Stored items

━━━━━━━━━━

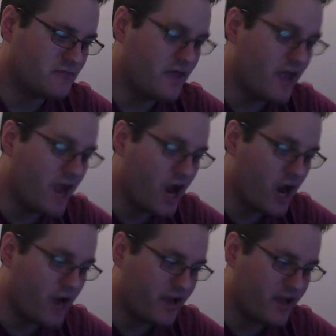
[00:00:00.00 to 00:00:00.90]

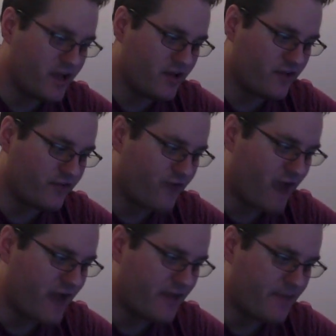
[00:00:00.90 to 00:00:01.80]
There he is!
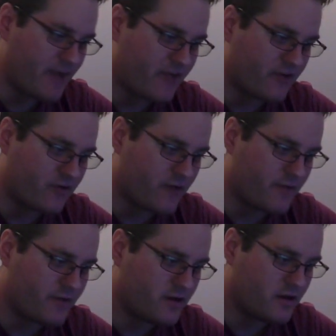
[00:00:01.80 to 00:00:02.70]
Finally back to
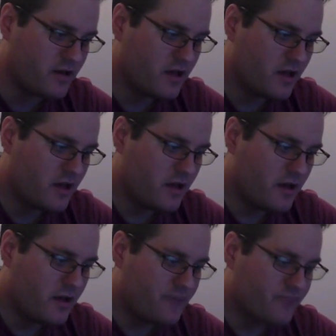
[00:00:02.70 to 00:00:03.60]
Karapika.
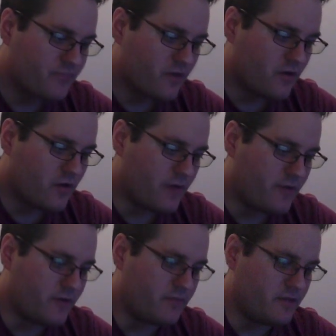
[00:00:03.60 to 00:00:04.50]

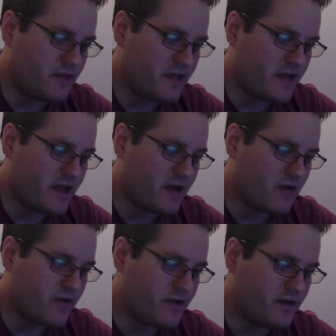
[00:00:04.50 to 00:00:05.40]
Karapika, being a
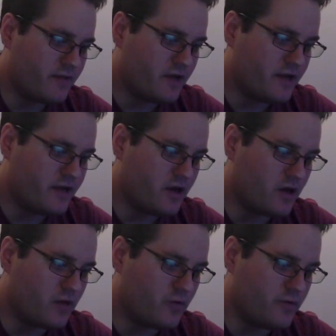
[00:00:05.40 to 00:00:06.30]
higher-ranking
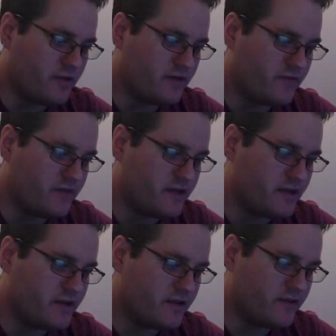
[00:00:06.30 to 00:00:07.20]
bodyguard will be
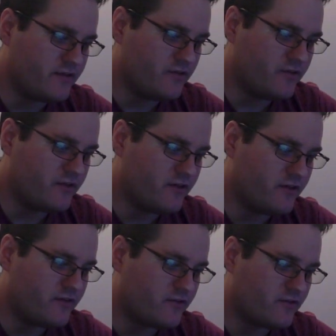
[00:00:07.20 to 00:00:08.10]
convenient. Let's use that
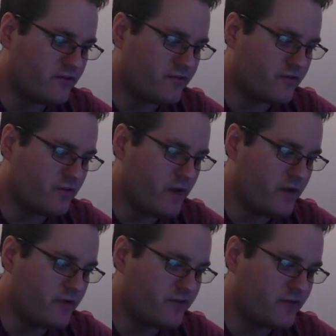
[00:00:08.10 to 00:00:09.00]
chance to search for a way
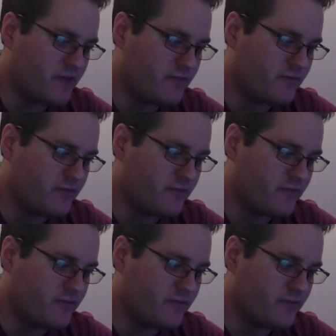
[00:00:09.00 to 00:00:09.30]
to escape the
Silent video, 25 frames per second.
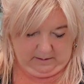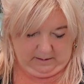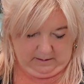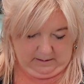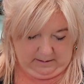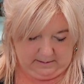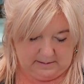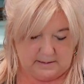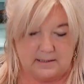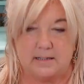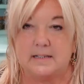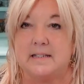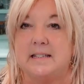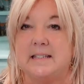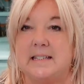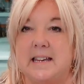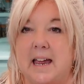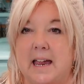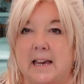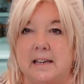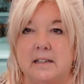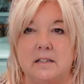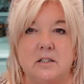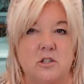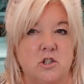it does
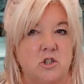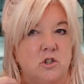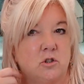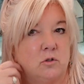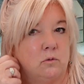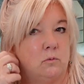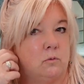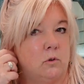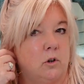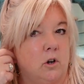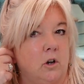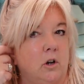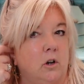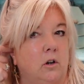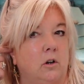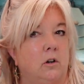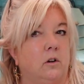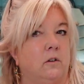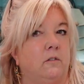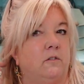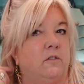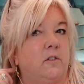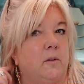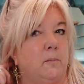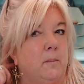tend to
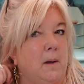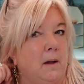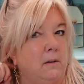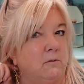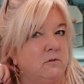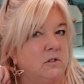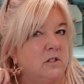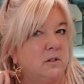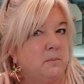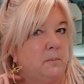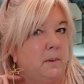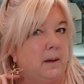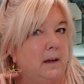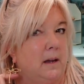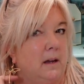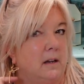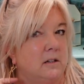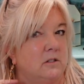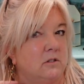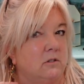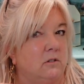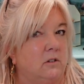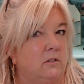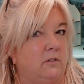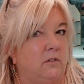curve them out a bit. I
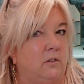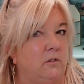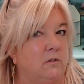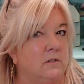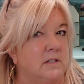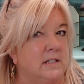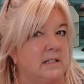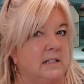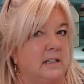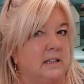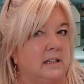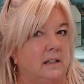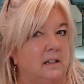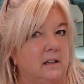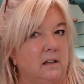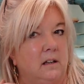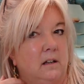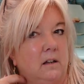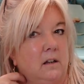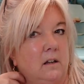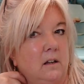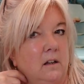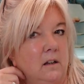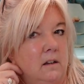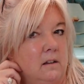don't know if you can see,
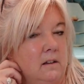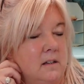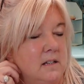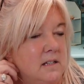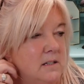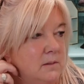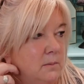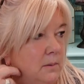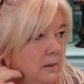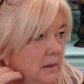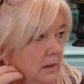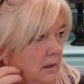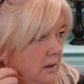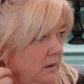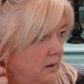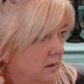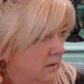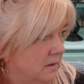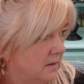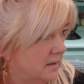this one here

━━━━━━━━━━

Starting at the line containing "[00:00:00.90 to 00:00:01.80]", output every remaining line of the records above exactly, the last one included. Nothing else belongs in the output, and no pictures either.

[00:00:00.90 to 00:00:01.80]
There he is!
[00:00:01.80 to 00:00:02.70]
Finally back to
[00:00:02.70 to 00:00:03.60]
Karapika.
[00:00:03.60 to 00:00:04.50]

[00:00:04.50 to 00:00:05.40]
Karapika, being a
[00:00:05.40 to 00:00:06.30]
higher-ranking
[00:00:06.30 to 00:00:07.20]
bodyguard will be
[00:00:07.20 to 00:00:08.10]
convenient. Let's use that
[00:00:08.10 to 00:00:09.00]
chance to search for a way
[00:00:09.00 to 00:00:09.30]
to escape the
Silent video, 25 frames per second.
it does
tend to
curve them out a bit. I
don't know if you can see,
this one here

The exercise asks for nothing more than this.